▶ MATERIAL SUPPLIED

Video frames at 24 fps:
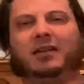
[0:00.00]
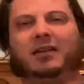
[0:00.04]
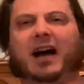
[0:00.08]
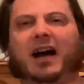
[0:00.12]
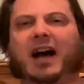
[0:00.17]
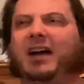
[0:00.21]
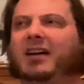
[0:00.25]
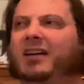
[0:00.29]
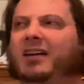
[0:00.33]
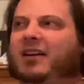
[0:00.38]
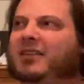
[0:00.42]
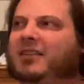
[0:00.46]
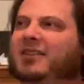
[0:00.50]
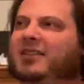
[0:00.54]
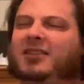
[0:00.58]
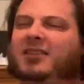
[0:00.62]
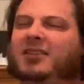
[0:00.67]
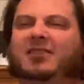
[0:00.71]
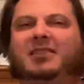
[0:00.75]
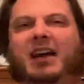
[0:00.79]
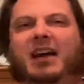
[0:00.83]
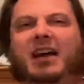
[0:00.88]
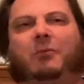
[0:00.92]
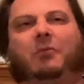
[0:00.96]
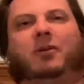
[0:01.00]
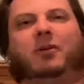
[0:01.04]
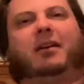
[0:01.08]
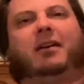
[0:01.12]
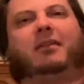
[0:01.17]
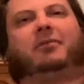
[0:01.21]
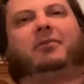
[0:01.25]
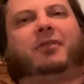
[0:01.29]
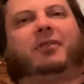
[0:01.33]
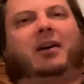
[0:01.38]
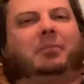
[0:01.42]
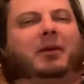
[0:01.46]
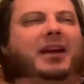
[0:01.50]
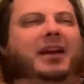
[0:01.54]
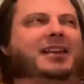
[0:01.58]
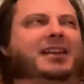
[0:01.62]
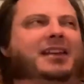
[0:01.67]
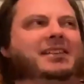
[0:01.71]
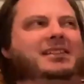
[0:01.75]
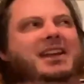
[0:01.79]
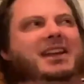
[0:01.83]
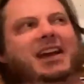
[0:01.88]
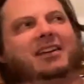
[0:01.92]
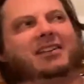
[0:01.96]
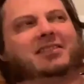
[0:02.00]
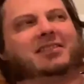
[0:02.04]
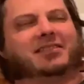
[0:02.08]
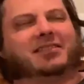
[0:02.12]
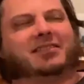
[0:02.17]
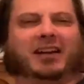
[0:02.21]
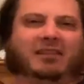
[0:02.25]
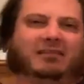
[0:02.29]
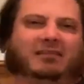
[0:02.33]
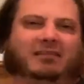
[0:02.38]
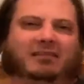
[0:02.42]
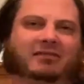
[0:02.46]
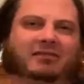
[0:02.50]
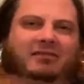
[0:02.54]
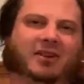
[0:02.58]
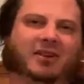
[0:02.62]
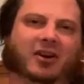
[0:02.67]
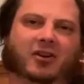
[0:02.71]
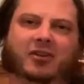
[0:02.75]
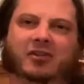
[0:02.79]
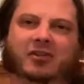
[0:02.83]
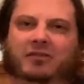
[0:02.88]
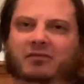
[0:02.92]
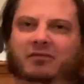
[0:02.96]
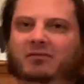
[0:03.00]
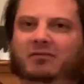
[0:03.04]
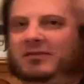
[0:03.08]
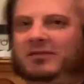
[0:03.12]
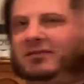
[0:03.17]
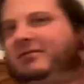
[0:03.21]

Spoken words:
No, because like, what if I break his neck because I don't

▶ EXERCISE
All the records need to be retyped word for word, except for the pictures.

▶ RESULT BELOW
Video frames at 24 fps:
[0:00.00]
[0:00.04]
[0:00.08]
[0:00.12]
[0:00.17]
[0:00.21]
[0:00.25]
[0:00.29]
[0:00.33]
[0:00.38]
[0:00.42]
[0:00.46]
[0:00.50]
[0:00.54]
[0:00.58]
[0:00.62]
[0:00.67]
[0:00.71]
[0:00.75]
[0:00.79]
[0:00.83]
[0:00.88]
[0:00.92]
[0:00.96]
[0:01.00]
[0:01.04]
[0:01.08]
[0:01.12]
[0:01.17]
[0:01.21]
[0:01.25]
[0:01.29]
[0:01.33]
[0:01.38]
[0:01.42]
[0:01.46]
[0:01.50]
[0:01.54]
[0:01.58]
[0:01.62]
[0:01.67]
[0:01.71]
[0:01.75]
[0:01.79]
[0:01.83]
[0:01.88]
[0:01.92]
[0:01.96]
[0:02.00]
[0:02.04]
[0:02.08]
[0:02.12]
[0:02.17]
[0:02.21]
[0:02.25]
[0:02.29]
[0:02.33]
[0:02.38]
[0:02.42]
[0:02.46]
[0:02.50]
[0:02.54]
[0:02.58]
[0:02.62]
[0:02.67]
[0:02.71]
[0:02.75]
[0:02.79]
[0:02.83]
[0:02.88]
[0:02.92]
[0:02.96]
[0:03.00]
[0:03.04]
[0:03.08]
[0:03.12]
[0:03.17]
[0:03.21]

Spoken words:
No, because like, what if I break his neck because I don't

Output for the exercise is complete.